ATLANTA — Some of the first American patients successfully treated for the Ebola virus reunited with their doctors Friday at Emory University Hospital.
Dr. Kent Brantly, a missionary and doctor who was infected with the virus in 2014 while caring for patients in Liberia, was the first Ebola patient brought to the United States for treatment at Emory University Hospital in Atlanta.
Brantly and American aid worker Nancy Writebol contracted the disease in Liberia while working with the faith-based charity Samaritan's Purse. They arrived at Emory on Aug. 2, 2014, and Aug. 4, 2014, and were taken to isolation units.
Three weeks later, Emory announced Brantly was being released and Writebol had already been discharged.
They had recovered from the virus and Emory officials said the two were not a threat to the general public.
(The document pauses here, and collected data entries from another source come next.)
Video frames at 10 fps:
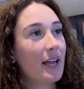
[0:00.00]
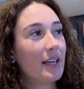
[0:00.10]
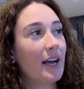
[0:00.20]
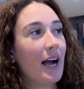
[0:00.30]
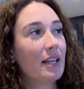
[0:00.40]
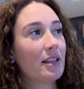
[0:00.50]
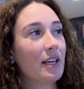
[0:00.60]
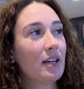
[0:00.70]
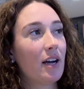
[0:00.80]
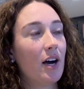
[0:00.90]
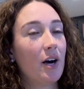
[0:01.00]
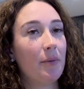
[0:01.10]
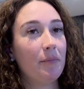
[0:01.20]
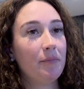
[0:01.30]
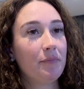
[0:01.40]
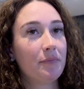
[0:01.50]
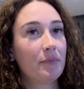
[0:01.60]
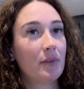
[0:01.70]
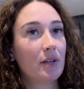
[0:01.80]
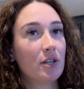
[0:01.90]
Yeah, I think um,
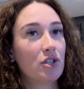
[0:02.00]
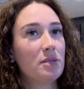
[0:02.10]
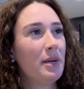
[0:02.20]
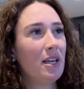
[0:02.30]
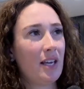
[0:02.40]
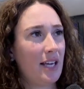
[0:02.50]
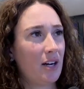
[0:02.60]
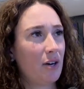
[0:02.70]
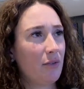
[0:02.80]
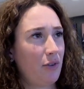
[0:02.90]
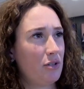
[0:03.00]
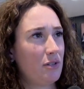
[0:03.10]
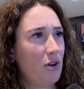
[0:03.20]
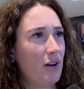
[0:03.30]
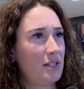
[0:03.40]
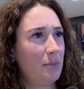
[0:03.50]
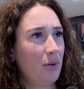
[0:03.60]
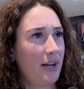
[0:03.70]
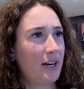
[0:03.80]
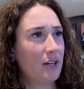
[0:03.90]
just being here, first of all, as a
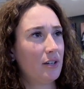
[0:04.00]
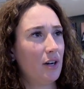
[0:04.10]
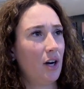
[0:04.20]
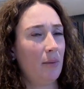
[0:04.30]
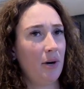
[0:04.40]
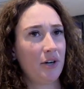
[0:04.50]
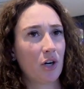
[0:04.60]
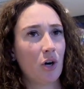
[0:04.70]
player um, underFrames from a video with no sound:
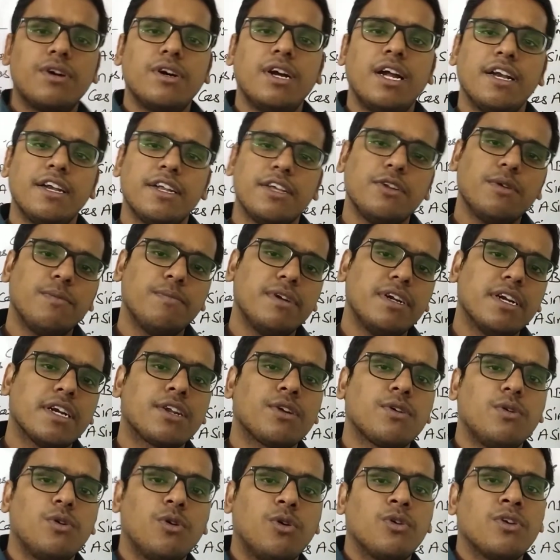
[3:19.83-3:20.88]
and
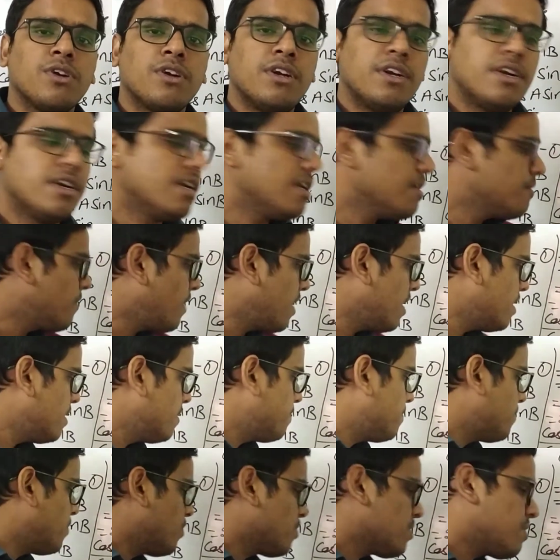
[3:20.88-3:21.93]
denominator or
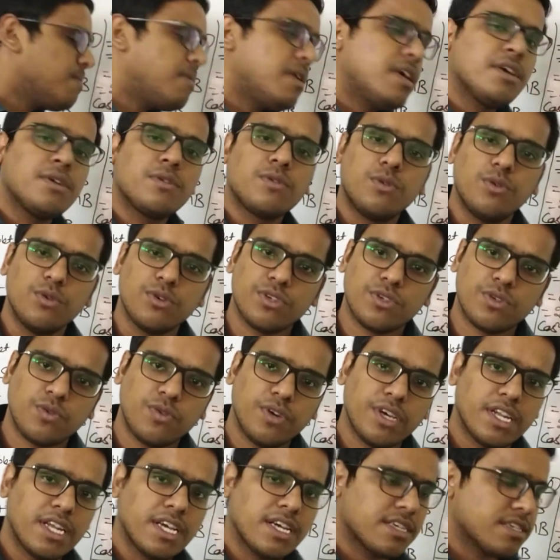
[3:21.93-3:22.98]
divide both by cos
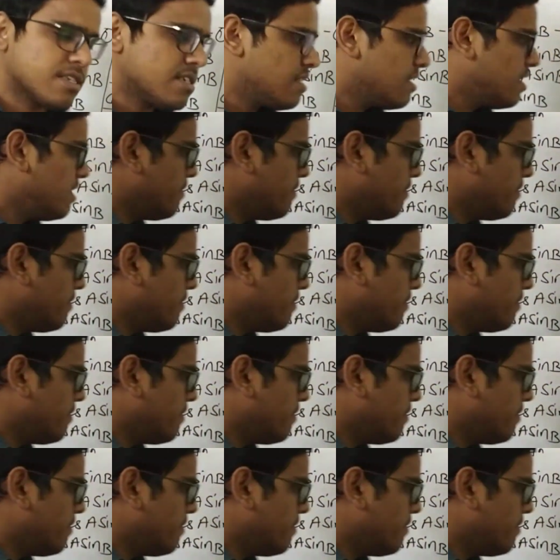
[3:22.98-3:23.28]
square x.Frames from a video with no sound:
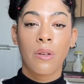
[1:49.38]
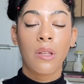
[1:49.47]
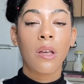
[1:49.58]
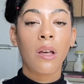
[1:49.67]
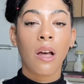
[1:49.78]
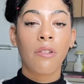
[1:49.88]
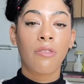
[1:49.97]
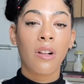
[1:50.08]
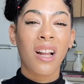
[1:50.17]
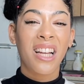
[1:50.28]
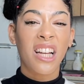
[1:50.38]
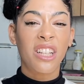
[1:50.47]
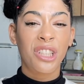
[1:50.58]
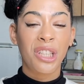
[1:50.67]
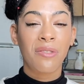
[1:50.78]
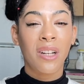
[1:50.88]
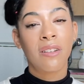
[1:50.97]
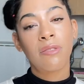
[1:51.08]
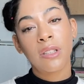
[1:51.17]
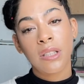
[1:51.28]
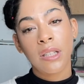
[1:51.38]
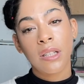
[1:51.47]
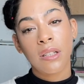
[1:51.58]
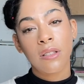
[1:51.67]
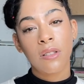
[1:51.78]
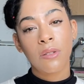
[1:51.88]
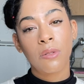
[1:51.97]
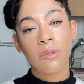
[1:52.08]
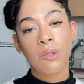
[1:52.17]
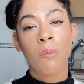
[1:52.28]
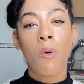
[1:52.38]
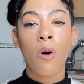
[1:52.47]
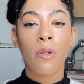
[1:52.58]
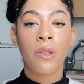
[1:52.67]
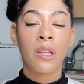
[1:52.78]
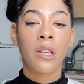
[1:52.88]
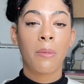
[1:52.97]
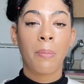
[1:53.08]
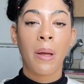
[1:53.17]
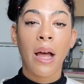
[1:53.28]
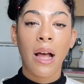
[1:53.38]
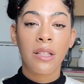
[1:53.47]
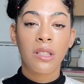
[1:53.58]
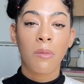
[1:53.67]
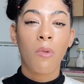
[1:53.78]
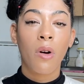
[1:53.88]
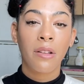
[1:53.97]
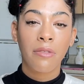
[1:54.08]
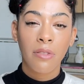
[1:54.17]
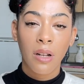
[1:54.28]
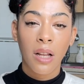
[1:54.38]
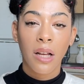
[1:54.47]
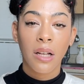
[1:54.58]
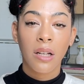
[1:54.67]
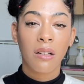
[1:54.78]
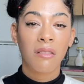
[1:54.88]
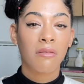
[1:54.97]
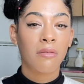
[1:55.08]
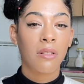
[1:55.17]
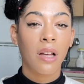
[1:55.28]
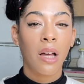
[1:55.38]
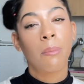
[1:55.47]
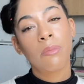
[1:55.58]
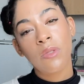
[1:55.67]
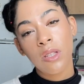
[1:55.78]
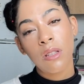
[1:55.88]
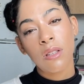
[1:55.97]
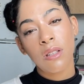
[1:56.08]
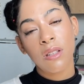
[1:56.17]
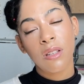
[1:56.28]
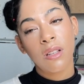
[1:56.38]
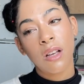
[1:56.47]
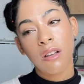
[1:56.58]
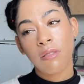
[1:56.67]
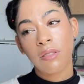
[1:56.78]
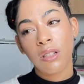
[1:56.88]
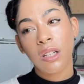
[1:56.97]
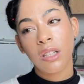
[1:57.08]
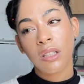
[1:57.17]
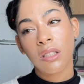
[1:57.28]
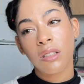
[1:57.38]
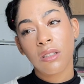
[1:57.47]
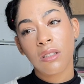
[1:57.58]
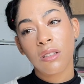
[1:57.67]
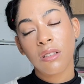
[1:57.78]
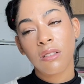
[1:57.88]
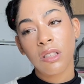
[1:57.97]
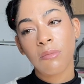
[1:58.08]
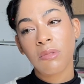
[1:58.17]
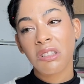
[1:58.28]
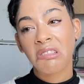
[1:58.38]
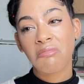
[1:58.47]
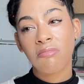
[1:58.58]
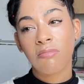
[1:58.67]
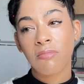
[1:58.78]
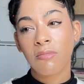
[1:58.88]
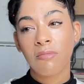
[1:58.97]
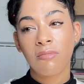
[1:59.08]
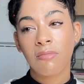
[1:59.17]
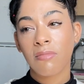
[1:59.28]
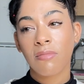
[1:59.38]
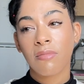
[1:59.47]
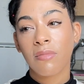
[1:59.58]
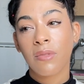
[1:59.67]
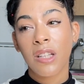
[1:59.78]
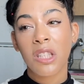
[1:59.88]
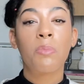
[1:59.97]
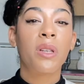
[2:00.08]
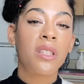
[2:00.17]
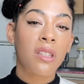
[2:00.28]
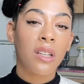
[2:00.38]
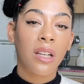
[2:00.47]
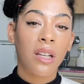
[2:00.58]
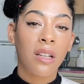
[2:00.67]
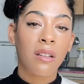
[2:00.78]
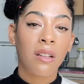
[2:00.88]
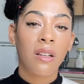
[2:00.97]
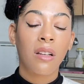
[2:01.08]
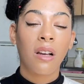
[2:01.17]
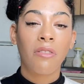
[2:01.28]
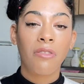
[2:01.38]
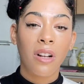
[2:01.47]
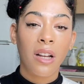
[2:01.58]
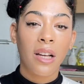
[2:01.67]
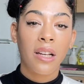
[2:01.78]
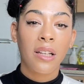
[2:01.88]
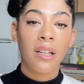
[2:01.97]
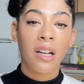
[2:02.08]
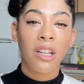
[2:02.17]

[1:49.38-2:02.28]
yeah, I felt like I achieved everything. So the more the year passed, the more I felt like empty I feel like something is missing. I feel like I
According to Emory officials, they were the first Ebola patients to ever be treated at an institution in the United States.
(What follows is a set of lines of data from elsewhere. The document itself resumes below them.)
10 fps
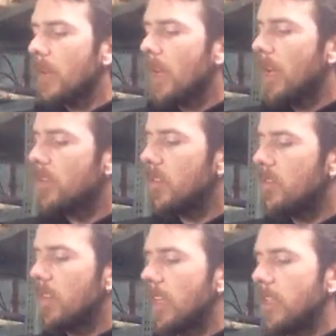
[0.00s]
And
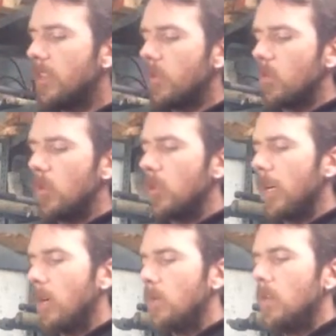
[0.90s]
essentially I needed to work
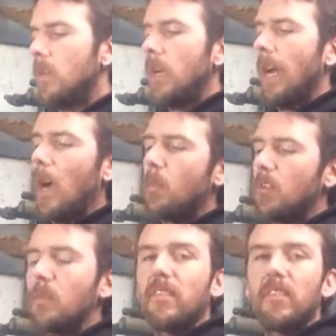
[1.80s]
out how
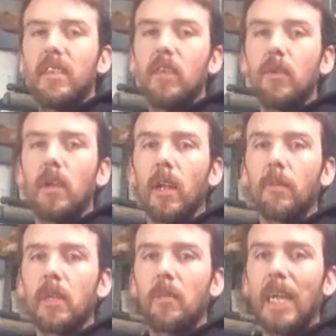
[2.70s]
much material I'm
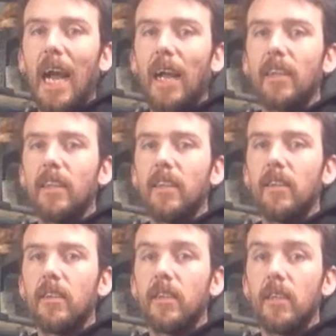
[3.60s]
going to be adding
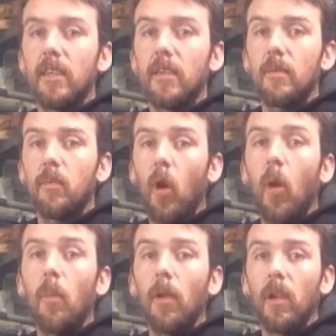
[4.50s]
to the
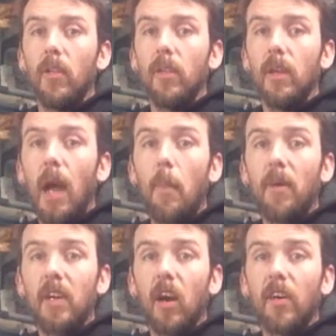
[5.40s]
pommel and the upper
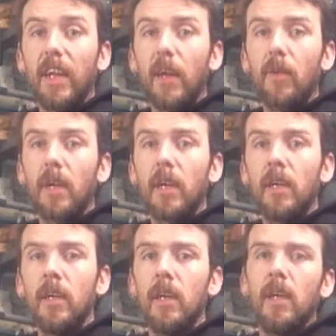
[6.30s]
guard area,
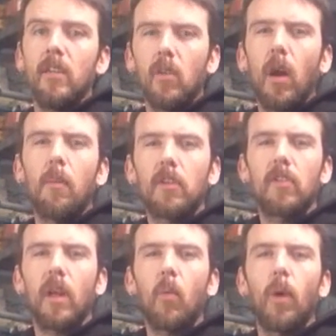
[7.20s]
so how much
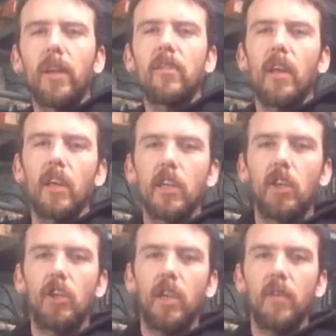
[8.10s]
that weight's then going to
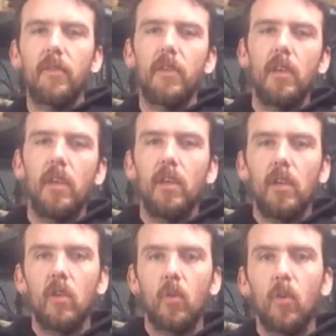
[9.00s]
shift
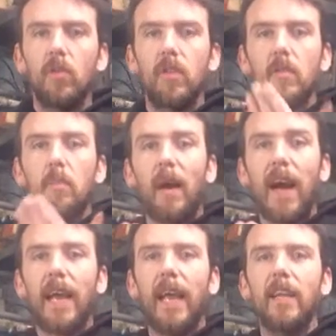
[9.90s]
towards this
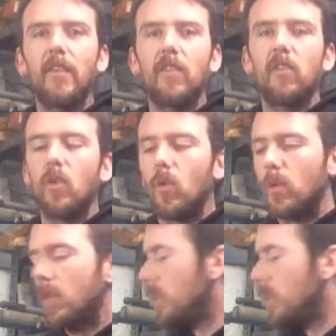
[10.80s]
back end of the sword.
It was an emotional reunion when both medical missionaries went back to Emory University Hospital on Friday morning.
They toured the communicable disease unit where they had stayed and saw their old rooms.
Both said there was a drastic difference in much more than the physical care that they received in Liberia.
They said the emotional support and connections they developed at the hospital made their time there unforgettable.
"This was a time and a place when I knew everything was going to be OK, remembering that time when things were so bad, but knowing things were going to be OK," Brantly said Friday.
With a new Ebola outbreak happening right now in the Democratic Republic of Congo, Brantly and Writebol said they plan to return to Africa later this year.
It is the second-largest outbreak ever and has now spread to a new city. That is why a third patient who was treated at Emory University Hospital was unable to make it to Friday's appearance.
He was urgently re-located by the World Health Organization to go to that very uncertain area of the Congo, to keep fighting the Ebola epidemic.